Who gave the order ? A public interest issue

Who gave the order ? A public interest issue

Originally published in Confidencial Colombia 

On October 19, 2019, the National Movement of Victims of State Crimes, MOVICE, published on its Twitter account the image of a mural in which it pointed out the number of “false positives” committed between the years 2000 to 2010, allegedly under the command of members of the National Army. The mural was titled “Who gave the order?” and showed the names and photographs of several high-ranking members of the military, with a number of cases under each one, for which he is accused of responsibility. Among the military personnel thus singled out is Army General Marcos Evangelista Pinto, former commander of the Second Division. MOVICE requested to “retweet” the image. 

MOVICE is an organizational process, without legal status, which brings together more than 200 organizations of victims of forced disappearance, extrajudicial executions, selective killings and forced displacement, as well as human rights organizations, such as the José Alvear Restrepo Lawyers’ Collective (Colectivo de Abogados José Alvear Restrepo, CAJAR).  It has been in existence for more than 15 years and is present in 15 departments of the country. 

In the middle of 2021, General Pinto, offended by being pointed out as the protagonist of the mural with the number 45 above his head, asked to take it down. He was not pleased to remind the public that about 45 extrajudicial executions, the so-called “false positives”, were reported to have occurred under his command. Thus, General Pinto asked the ordinary justice system to respect his right to his honor and his good name. 

In the first instance, the 42nd Municipal Civil Court of Bogota, through a decision of January 22, 2020, denied the charge filed by General Pinto. In the second instance, the 13th Civil Court of Bogota, in a decision of February 2020, protected the rights of the military, and ordered to remove the mural from the streets and social networks, because “while there is no conviction by a judicial authority against the General, MOVICE is forbidden to make value judgments”. Thus, the charge reached the Constitutional Court. 

Upon review, the Constitutional Court issued its decision in favor of MOVICE. Regarding the protection of the right to freedom of expression, the Court said that “its nuclear nature may be threatened in case of confirming the second instance ruling, since it prevents the materialization of its constitutional purpose, in this case, to disseminate a matter of obvious public interest and that is part of the democratic control that citizens can exercise”. 

It concluded that MOVICE acted in the exercise of its right to participate in the control of political power, and that in this exercise it did not abuse the right to freedom of expression nor did it violate the rights to good name and honor of General Marcos Evangelista Pinto. 

For the constitutional judge, the publication of the mural “Who gave the order?” is part of a protected discourse given the gravity surrounding the “false positives”, the immense impact that this crime has had on society and the responsibility of members of the Army who are responsible for a problem of public interest.
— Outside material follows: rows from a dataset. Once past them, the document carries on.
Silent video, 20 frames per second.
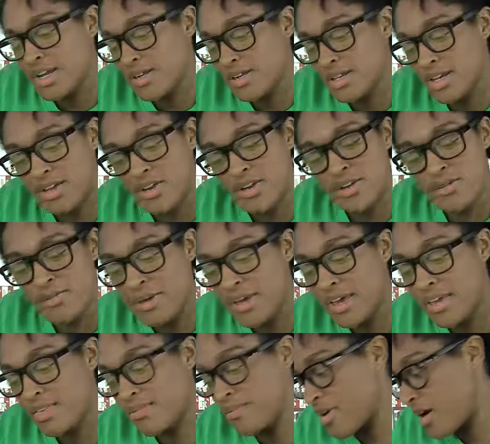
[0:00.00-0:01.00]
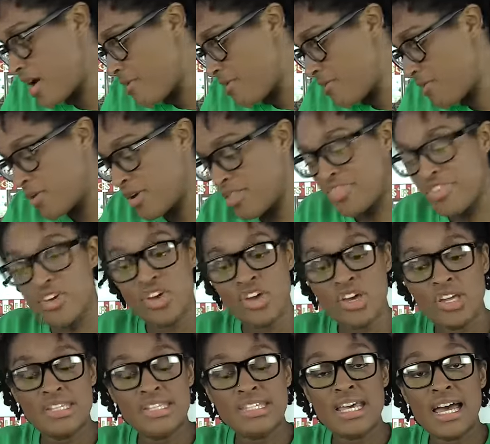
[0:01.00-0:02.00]
Now you're gonna pick them up with the
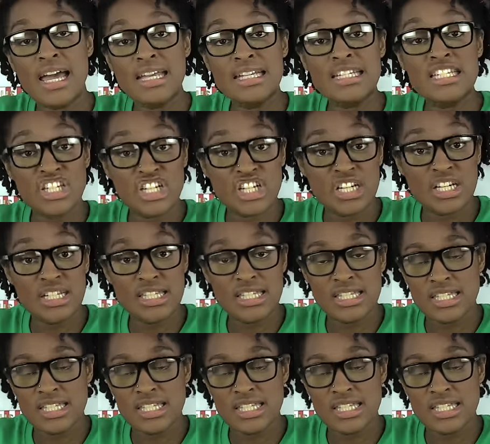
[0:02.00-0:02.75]
good side to good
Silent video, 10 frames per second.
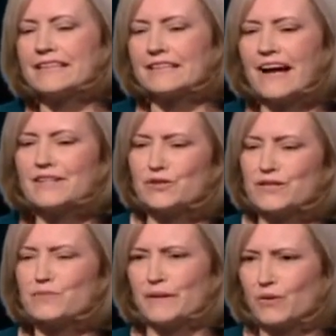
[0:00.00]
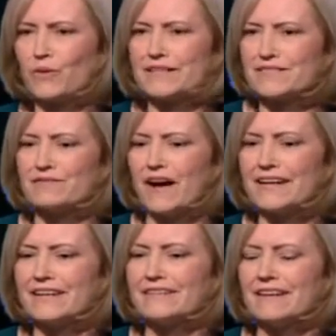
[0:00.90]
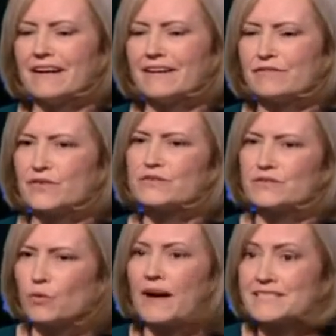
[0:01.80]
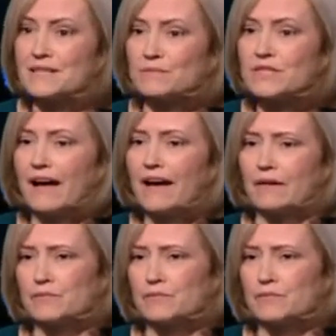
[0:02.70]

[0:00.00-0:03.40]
the country has been quite divided for quite some time.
In addition, he said that the mural is a criticism of the State, whose public officials may have been involved in serious human rights violations. He reiterated that “citizens have the right to publicly denounce facts and actions that they consider irregular and that are attributable to public servants”. 

The Court emphasized that the extrajudicial truth is of great relevance, since it contemplates the necessary elements to satisfy this right of the victims and establish the basis for pacification.  Therefore, “this channel not only allows to denounce the occurrence of crimes, but also aims to build a story of the history of the transgressions that must be known and also incorporated into their collective memory, as a prerequisite to materialize reconciliation projects in society”. 

The Constitutional Court added that “The truth reconstructed through extrajudicial mechanisms reinforces its collective dimension, as it contributes to the construction of historical memory, and also vindicates its autonomous value for the victims. The public narratives that they make, in addition to being a way of inclusion, restore in turn their right to honor and make it possible to materialize the guarantee of telling their own truth. Therefore, it can be affirmed that an attempt at censorship may result in the re-victimization of those affected by the respective crimes”. 

The Court’s decision took into account the analyses of several entities invited to share their opinion on the matter. The Special Jurisdiction for Peace, JEP, said in the charging process that, between 2007 and 2009, General Pinto was in command of Infantry Battalion No. 27 “Magdalena,” under investigation by the transitional justice system for false positives. Twenty-seven voluntary testimonies have been presented by members of the battalion and, the JEP explained, 36 victims of alleged extrajudicial executions at the hands of Pinto’s subordinates have been accredited. 

The Ombudsman’s Office said that although the mural “Who gave the order?” may affect the dignity of the members of the Army, “the truth is that it is a claim by victims of State crimes due to the lack of results of the administration of justice to determine who were those most responsible for these crimes”. 

The Foundation for Press Freedom argued that the memory piece “Who gave the order?” represents a “clamor to know the truth” and, therefore, its expression should be protected. 

Despite the judicial appeals against them and the attempts to cover up the faces of the army generals accused, the mural will be protected in Colombia. With this, the relatives of victims of “false positives” are asking for clarification of the responsibility of high-ranking commanders in the thousands of cases of extrajudicial executions. The JEP must continue investigating so that justice can finally be done and we can answer the question “Who gave the order?”.